Forward-mode AD propagates tangent vectors alongside primal values. It is efficient when the number of inputs is small relative to the number of outputs.

jvp

Jacobian-vector product. Provide a tangent vector with the same shape as the input:

open Nx
open Rune

let () =
  let f x = mul x x in
  let x = create Float32 [|3|] [|1.; 2.; 3.|] in
  let v = ones Float32 [|3|] in
  let y, tangent = jvp f x v in
  print_data y;       (* [1. 4. 9.] — primal *)
  print_data tangent  (* [2. 4. 6.] — directional derivative *)

jvps handles multiple inputs. jvp_aux carries auxiliary outputs.

Choosing Between Forward and Reverse Mode

Reverse mode (grad, vjp): One backward pass gives gradients for all inputs. Best when outputs << inputs (typical in ML: scalar loss, many parameters).
Forward mode (jvp): One forward pass gives one directional derivative. Best when inputs << outputs (e.g., sensitivity analysis with few parameters).

Stopping Gradients

no_grad

Evaluate a computation without recording it for differentiation:

let baseline = no_grad (fun () ->
  mean predictions
)

Everything computed inside no_grad is treated as a constant by enclosing gradient computations.

detach

Make a single tensor a constant:

let target = detach current_value
(* target has the same values but is not differentiated *)

Vectorising Map

vmap

vmap transforms a function that operates on single examples into one that operates on batches:

(* Function that works on a single vector *)
let f x = sum (mul x x)

(* Automatically batched: maps over axis 0 of the input *)
let f_batched = vmap f

(* Process a batch of 10 vectors at once *)
let batch = rand Float32 [|10; 5|] in
let results = f_batched batch
(* results has shape [|10|] — one scalar per example *)

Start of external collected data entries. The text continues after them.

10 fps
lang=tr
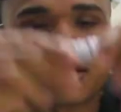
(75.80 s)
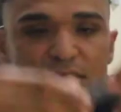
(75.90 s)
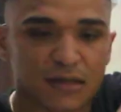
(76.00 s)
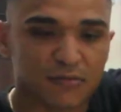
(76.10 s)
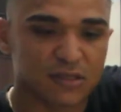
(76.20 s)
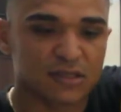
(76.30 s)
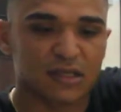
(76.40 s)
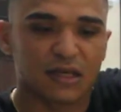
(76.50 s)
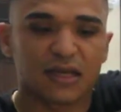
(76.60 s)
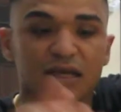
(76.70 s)
Paslanmış
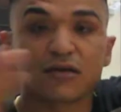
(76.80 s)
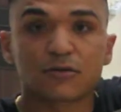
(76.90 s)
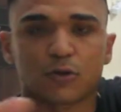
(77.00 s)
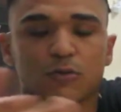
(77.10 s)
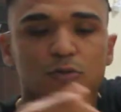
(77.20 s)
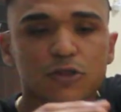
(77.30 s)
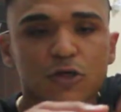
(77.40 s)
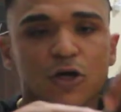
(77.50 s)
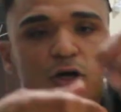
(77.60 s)
da değil rengi solmuş.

By default, vmap maps over axis 0 of inputs and stacks outputs on axis 0. You can customize this:

(* Map over axis 1 instead *)
let f_axis1 = vmap ~in_axes:(Single (Map 1)) f

(* Don't map an input (broadcast it) *)
let f_shared = vmap ~in_axes:(Single NoMap) f

vmaps handles functions with multiple inputs, with per-input axis specifications.

Composing vmap with grad

Since transformations are composable, you can compute per-example gradients:

(* Per-example gradient (no manual batching needed) *)
let per_example_grad = vmap (grad loss_fn)

Gradient Checking

Rune provides utilities for verifying that autodiff gradients are correct by comparing them against finite-difference approximations.

finite_diff

Approximate the gradient using finite differences:

open Nx
open Rune

let () =
  let f x = sum (mul x x) in
  let x = create Float32 [|3|] [|1.; 2.; 3.|] in
  let fd_grad = finite_diff f x in
  let ad_grad = grad f x in
  print_data fd_grad;
  print_data ad_grad
  (* both approximately [2. 4. 6.] *)

The default method is central differences ((f(x+h) - f(x-h)) / 2h). You can choose Forward or Backward methods and adjust eps (default 1e-4).

check_gradient

Automated comparison of autodiff vs finite-difference gradients:

match check_gradient ~verbose:true my_function x with
| `Pass result -> Printf.printf "max error: %e\n" result.max_abs_error
| `Fail result ->
  Printf.printf "%d of %d elements failed\n"
    result.num_failed result.num_checked

check_gradients handles functions with multiple inputs.

Debugging

debug

Print every tensor operation as it executes:

let () =
  let f x = add (mul x x) (sin x) in
  let x = scalar Float32 2.0 in
  let _ = debug f x in
  ()
(* Prints each operation, its inputs, and its output *)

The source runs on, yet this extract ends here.